The former pediatric neurosurgeon, who earlier this year appeared not to know that the Baltic states were members of NATO, was careful to note at another event that should Montenegro join the alliance, he would be “delighted” to see it become the “29th member of NATO.” And he offered up a wideranging, if at times meandering, foreign policy and national security prescription, ranging from calls to protect the electric grid to tough talk on ISIL.

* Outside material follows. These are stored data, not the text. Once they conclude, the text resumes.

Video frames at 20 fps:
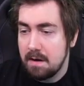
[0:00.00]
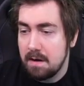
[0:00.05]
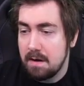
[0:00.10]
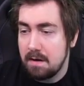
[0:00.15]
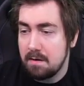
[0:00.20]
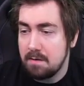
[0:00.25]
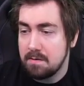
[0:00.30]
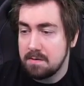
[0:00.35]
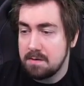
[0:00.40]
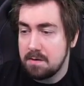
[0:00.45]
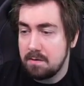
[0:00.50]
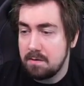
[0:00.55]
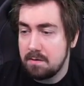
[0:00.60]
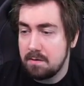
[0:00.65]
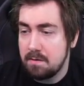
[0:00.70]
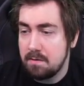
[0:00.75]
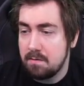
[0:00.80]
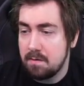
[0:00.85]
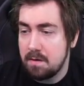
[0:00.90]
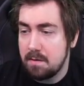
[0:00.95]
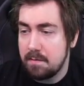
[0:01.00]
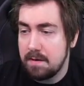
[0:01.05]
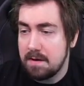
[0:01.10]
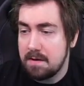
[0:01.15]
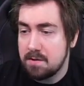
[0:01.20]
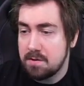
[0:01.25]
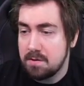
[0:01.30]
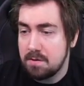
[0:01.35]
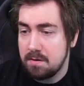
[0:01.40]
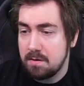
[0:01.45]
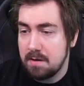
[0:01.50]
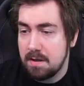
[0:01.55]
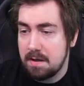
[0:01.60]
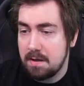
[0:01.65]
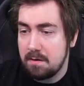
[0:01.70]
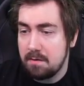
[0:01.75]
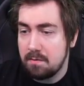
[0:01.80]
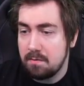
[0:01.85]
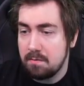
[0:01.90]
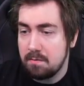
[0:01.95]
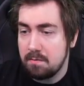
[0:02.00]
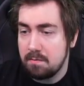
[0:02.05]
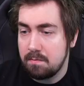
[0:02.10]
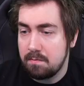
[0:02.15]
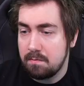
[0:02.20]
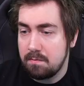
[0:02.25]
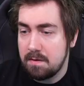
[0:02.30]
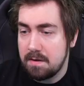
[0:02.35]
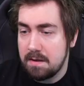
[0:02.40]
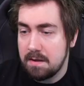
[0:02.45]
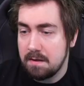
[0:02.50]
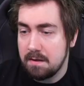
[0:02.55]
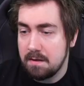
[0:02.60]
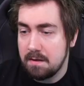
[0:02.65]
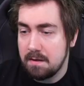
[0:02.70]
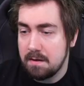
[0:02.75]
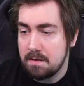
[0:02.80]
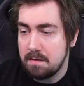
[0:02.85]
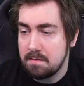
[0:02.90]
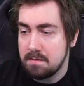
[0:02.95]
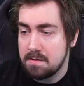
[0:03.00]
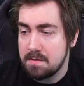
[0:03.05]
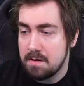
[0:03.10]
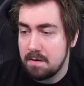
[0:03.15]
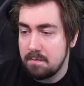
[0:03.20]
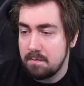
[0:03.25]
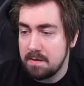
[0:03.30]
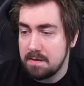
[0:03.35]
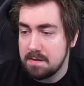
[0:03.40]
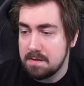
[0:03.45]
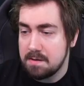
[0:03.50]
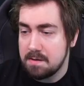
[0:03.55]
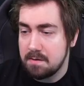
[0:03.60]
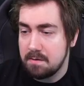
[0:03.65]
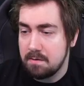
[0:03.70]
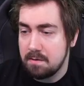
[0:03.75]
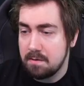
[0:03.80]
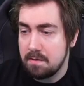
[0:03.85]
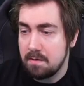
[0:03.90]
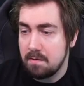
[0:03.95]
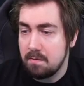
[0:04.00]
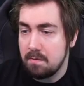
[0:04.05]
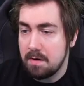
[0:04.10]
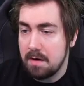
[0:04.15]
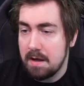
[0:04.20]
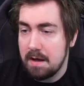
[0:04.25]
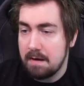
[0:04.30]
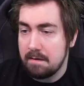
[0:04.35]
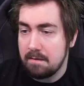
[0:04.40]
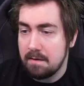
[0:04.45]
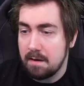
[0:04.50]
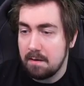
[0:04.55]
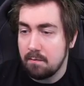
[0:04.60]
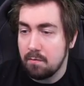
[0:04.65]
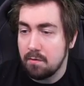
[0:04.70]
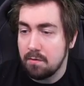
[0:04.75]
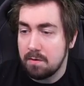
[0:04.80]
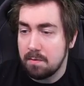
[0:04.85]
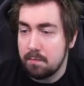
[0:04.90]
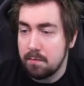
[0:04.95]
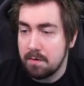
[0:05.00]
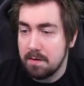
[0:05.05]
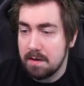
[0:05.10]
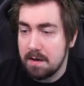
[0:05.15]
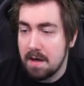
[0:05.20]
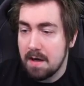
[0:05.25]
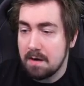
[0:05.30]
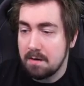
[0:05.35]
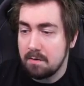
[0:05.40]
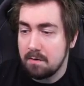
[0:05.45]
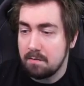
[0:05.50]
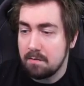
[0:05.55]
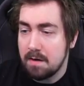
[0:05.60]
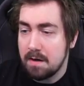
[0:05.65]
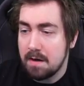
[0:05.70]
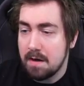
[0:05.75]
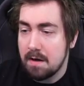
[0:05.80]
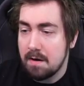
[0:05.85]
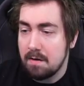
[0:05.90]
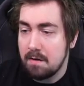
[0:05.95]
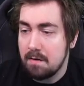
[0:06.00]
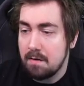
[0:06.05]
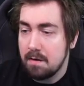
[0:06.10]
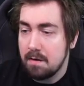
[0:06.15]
And also, you do want to make sure that you kill the other zombies too. You don't want to have like multiple like I do right now.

“Some people say, ‘you’re a doctor, you're about saving people, saving lives, how can you talk about getting rid of ISIS, killing people?’” he said here at a national security forum. “When you decide you’re going to fight, you just need to go ahead and get it done. Fewer people will be killed, there will be less misery, if you go ahead and chop off the head ... and move on to the next thing.”
Carson is clearly aware that he isn’t perceived as sufficiently tough, stressing at one point that there is a difference between being “nice” and being “soft,” and that he is not “soft.”

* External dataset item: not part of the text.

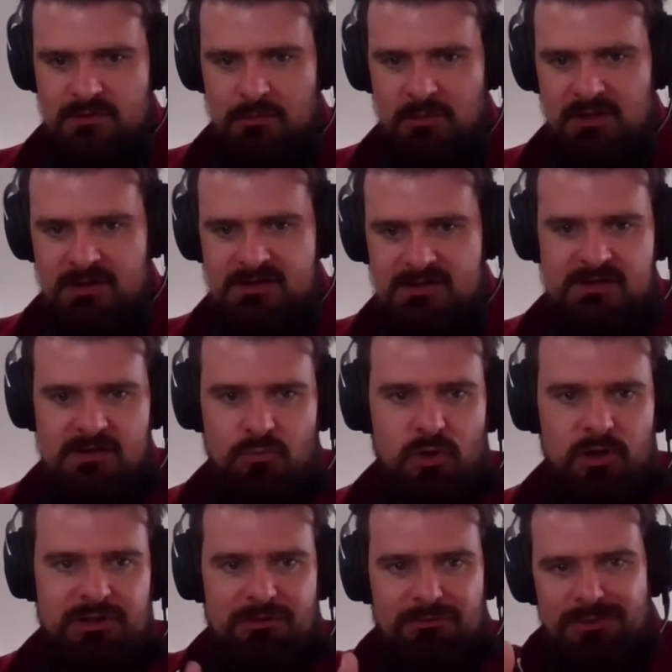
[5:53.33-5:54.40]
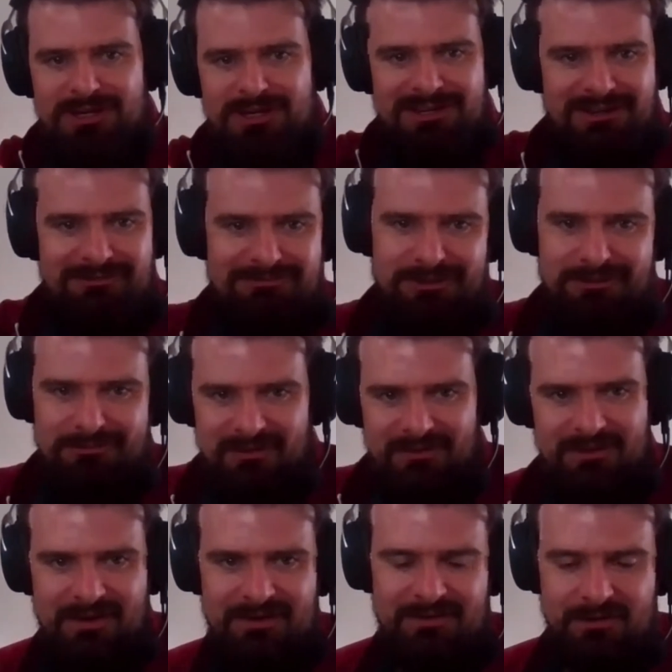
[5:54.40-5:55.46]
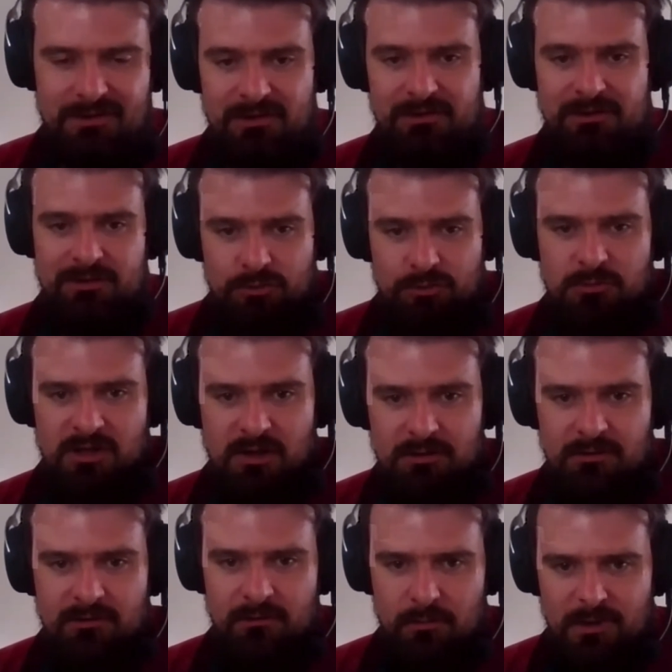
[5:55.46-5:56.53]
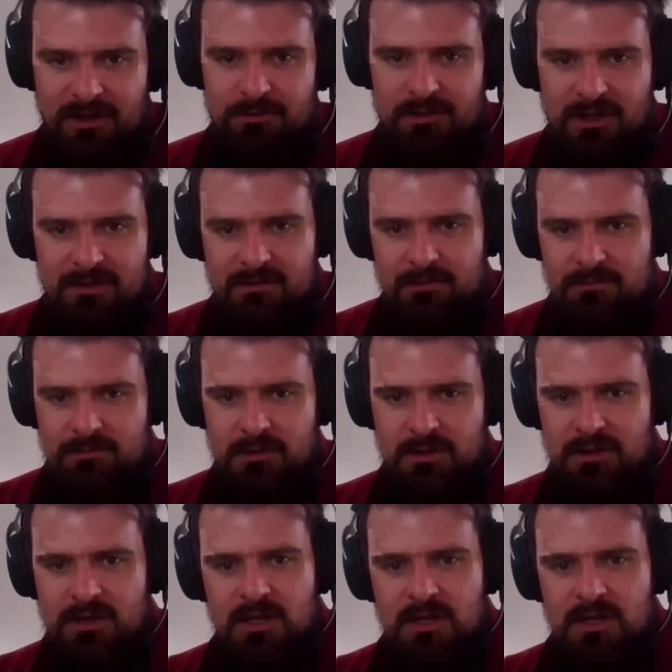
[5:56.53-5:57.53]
I mean, this is the world that we come from as Click luminaries as well, right? So we're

But the perception that he is stands in contrast to the one enjoyed by Trump, who also lacks national security experience but whose poll numbers have only gone up since the Paris attacks, something Republicans here attribute to his tough talk.
“One, [Carson] doesn’t have any experience, and two, he comes across as not having any experience,” said Allen Olson, a conservative activist who founded the Columbia, South Carolina, tea party. Olson is supporting Trump, who, he says, “obviously does not have any experience with foreign policy, but he comes across as strong and firm and not wavering whatsoever. When he says something I think he means it ... at least with Trump, he says he’s going to bomb the crap out of them.”
John Slaughter, a federal employee based in Spartanburg who saw Carson’s address here, gave Carson credit for acknowledging that he is seen as “soft” and for pushing back on that perception. Slaughter is a longtime fan of Carson’s, but has recently come to be torn between Carson and Rubio because of the doctor’s national security challenges.
“That’s the primary concern of anybody out there waffling on who to vote for,” he said, adding that he appreciated Carson’s openness about his challenges but remains undecided.
A state party official, who is publicly neutral and so requested anonymity in order to speak freely, said that momentum in the state increasingly seems to be with Cruz and Rubio, both senators who can point to their committee work and official trips abroad to help burnish their national security credentials.
“It is a struggle for him,” this source said of Carson. “He has to show some knowledge of these sorts of issues, but you pick that up over the years, I don’t think it’s something that can be learned. It has to be something you’ve observed, be in the debate a long time, to really grasp.”